Collected data entries
= Beginning of Section =

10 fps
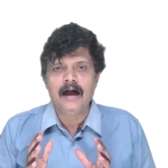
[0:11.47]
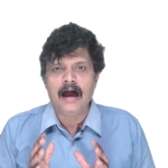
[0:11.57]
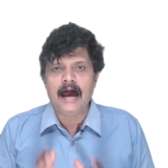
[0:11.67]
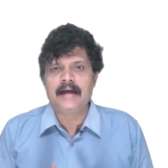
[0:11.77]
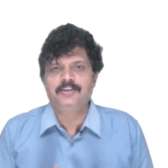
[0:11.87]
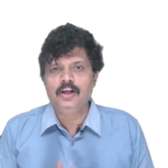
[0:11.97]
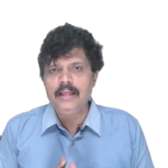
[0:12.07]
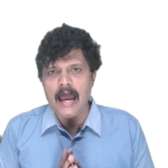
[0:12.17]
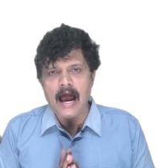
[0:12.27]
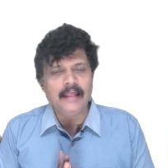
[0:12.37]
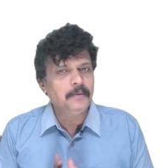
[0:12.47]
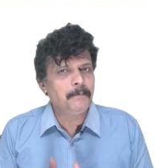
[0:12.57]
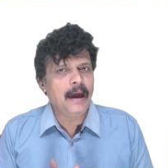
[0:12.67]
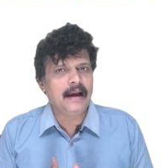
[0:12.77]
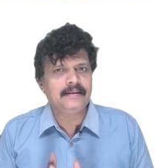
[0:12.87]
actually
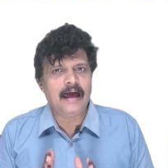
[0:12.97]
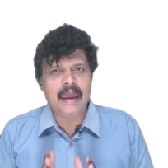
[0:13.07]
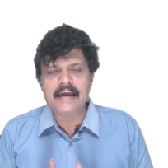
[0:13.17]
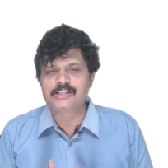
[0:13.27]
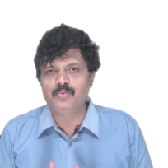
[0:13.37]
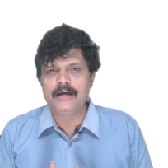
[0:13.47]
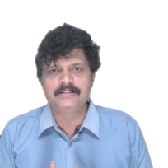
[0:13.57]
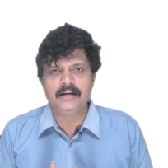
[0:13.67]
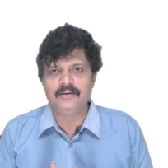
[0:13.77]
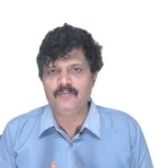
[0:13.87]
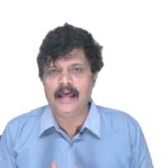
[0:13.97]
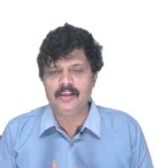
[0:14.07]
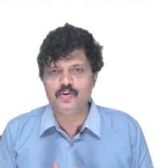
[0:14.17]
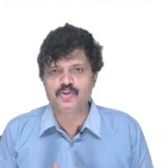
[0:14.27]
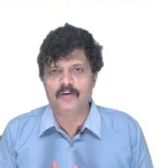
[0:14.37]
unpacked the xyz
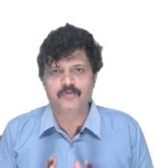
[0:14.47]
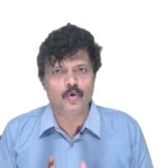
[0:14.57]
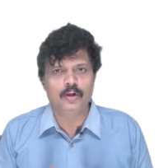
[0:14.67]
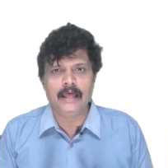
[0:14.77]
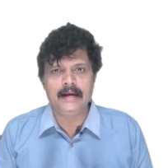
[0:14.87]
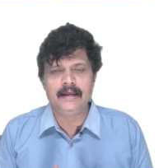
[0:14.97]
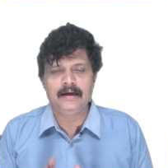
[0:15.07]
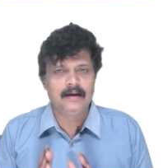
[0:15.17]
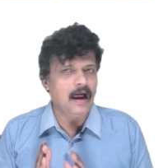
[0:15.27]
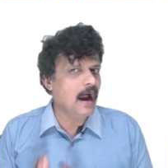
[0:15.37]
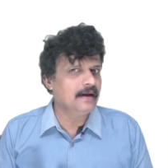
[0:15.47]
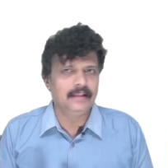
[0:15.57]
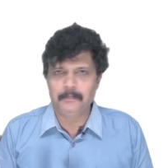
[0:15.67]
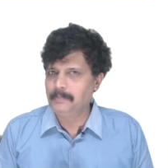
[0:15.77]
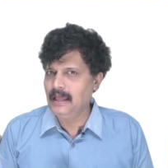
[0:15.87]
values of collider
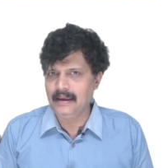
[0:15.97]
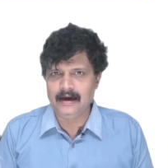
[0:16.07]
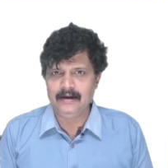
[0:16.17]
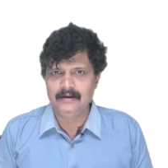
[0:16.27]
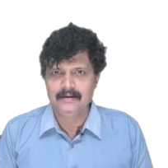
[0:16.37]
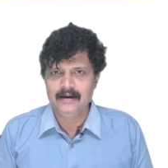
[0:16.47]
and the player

= End of Section =

• **Exercise goal**:
Drop the pictures and reproduce the rest of the data above exactly.

• **Solution**:
10 fps
[0:11.47]
[0:11.57]
[0:11.67]
[0:11.77]
[0:11.87]
[0:11.97]
[0:12.07]
[0:12.17]
[0:12.27]
[0:12.37]
[0:12.47]
[0:12.57]
[0:12.67]
[0:12.77]
[0:12.87]
actually
[0:12.97]
[0:13.07]
[0:13.17]
[0:13.27]
[0:13.37]
[0:13.47]
[0:13.57]
[0:13.67]
[0:13.77]
[0:13.87]
[0:13.97]
[0:14.07]
[0:14.17]
[0:14.27]
[0:14.37]
unpacked the xyz
[0:14.47]
[0:14.57]
[0:14.67]
[0:14.77]
[0:14.87]
[0:14.97]
[0:15.07]
[0:15.17]
[0:15.27]
[0:15.37]
[0:15.47]
[0:15.57]
[0:15.67]
[0:15.77]
[0:15.87]
values of collider
[0:15.97]
[0:16.07]
[0:16.17]
[0:16.27]
[0:16.37]
[0:16.47]
and the player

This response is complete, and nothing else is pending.